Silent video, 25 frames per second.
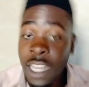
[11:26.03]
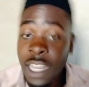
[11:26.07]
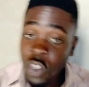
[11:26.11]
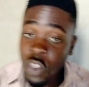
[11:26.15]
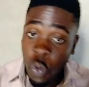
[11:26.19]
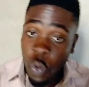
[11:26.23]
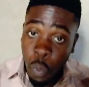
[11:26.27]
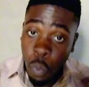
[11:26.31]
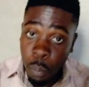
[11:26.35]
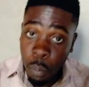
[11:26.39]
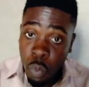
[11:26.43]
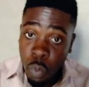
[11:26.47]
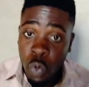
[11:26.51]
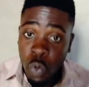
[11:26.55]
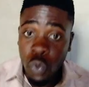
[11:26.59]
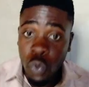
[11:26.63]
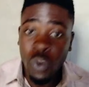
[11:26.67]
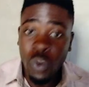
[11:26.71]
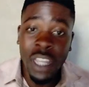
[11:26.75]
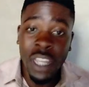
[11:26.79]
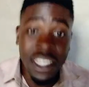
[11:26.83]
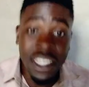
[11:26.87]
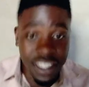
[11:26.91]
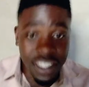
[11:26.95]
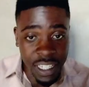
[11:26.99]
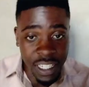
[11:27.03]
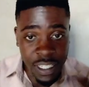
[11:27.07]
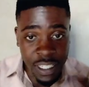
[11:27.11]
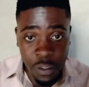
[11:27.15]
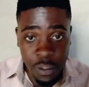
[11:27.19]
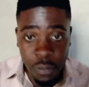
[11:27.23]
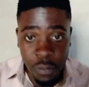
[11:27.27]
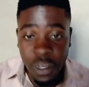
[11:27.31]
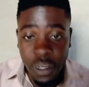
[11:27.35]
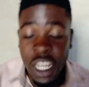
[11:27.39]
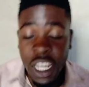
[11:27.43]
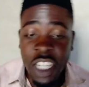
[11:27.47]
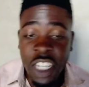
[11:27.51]
That's Ubuntu. That's the
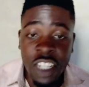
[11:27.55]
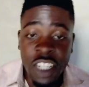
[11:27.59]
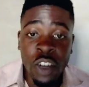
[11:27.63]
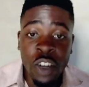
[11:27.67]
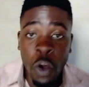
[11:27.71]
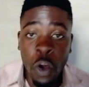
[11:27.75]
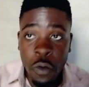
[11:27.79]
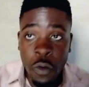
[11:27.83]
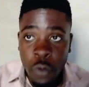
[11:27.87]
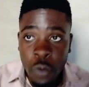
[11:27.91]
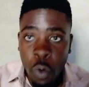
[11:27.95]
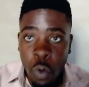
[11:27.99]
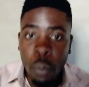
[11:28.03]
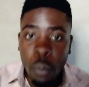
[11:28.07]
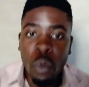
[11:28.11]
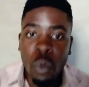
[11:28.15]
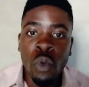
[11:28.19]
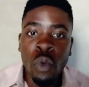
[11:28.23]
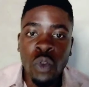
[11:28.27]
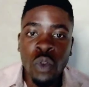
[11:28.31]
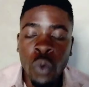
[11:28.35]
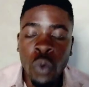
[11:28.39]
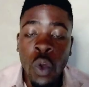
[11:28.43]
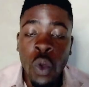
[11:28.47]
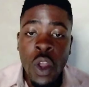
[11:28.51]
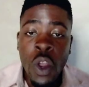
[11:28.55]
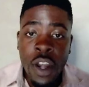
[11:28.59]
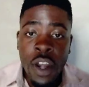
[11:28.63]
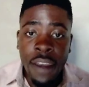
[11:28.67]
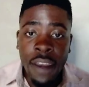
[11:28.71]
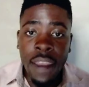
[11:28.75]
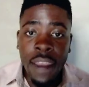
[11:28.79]
definition of Ubuntu.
- - -
TASK DESCRIPTION — Everything in the entries above should be transcribed exactly, apart from the pictures.

OUTPUT FOR THIS TASK —
Silent video, 25 frames per second.
[11:26.03]
[11:26.07]
[11:26.11]
[11:26.15]
[11:26.19]
[11:26.23]
[11:26.27]
[11:26.31]
[11:26.35]
[11:26.39]
[11:26.43]
[11:26.47]
[11:26.51]
[11:26.55]
[11:26.59]
[11:26.63]
[11:26.67]
[11:26.71]
[11:26.75]
[11:26.79]
[11:26.83]
[11:26.87]
[11:26.91]
[11:26.95]
[11:26.99]
[11:27.03]
[11:27.07]
[11:27.11]
[11:27.15]
[11:27.19]
[11:27.23]
[11:27.27]
[11:27.31]
[11:27.35]
[11:27.39]
[11:27.43]
[11:27.47]
[11:27.51]
That's Ubuntu. That's the
[11:27.55]
[11:27.59]
[11:27.63]
[11:27.67]
[11:27.71]
[11:27.75]
[11:27.79]
[11:27.83]
[11:27.87]
[11:27.91]
[11:27.95]
[11:27.99]
[11:28.03]
[11:28.07]
[11:28.11]
[11:28.15]
[11:28.19]
[11:28.23]
[11:28.27]
[11:28.31]
[11:28.35]
[11:28.39]
[11:28.43]
[11:28.47]
[11:28.51]
[11:28.55]
[11:28.59]
[11:28.63]
[11:28.67]
[11:28.71]
[11:28.75]
[11:28.79]
definition of Ubuntu.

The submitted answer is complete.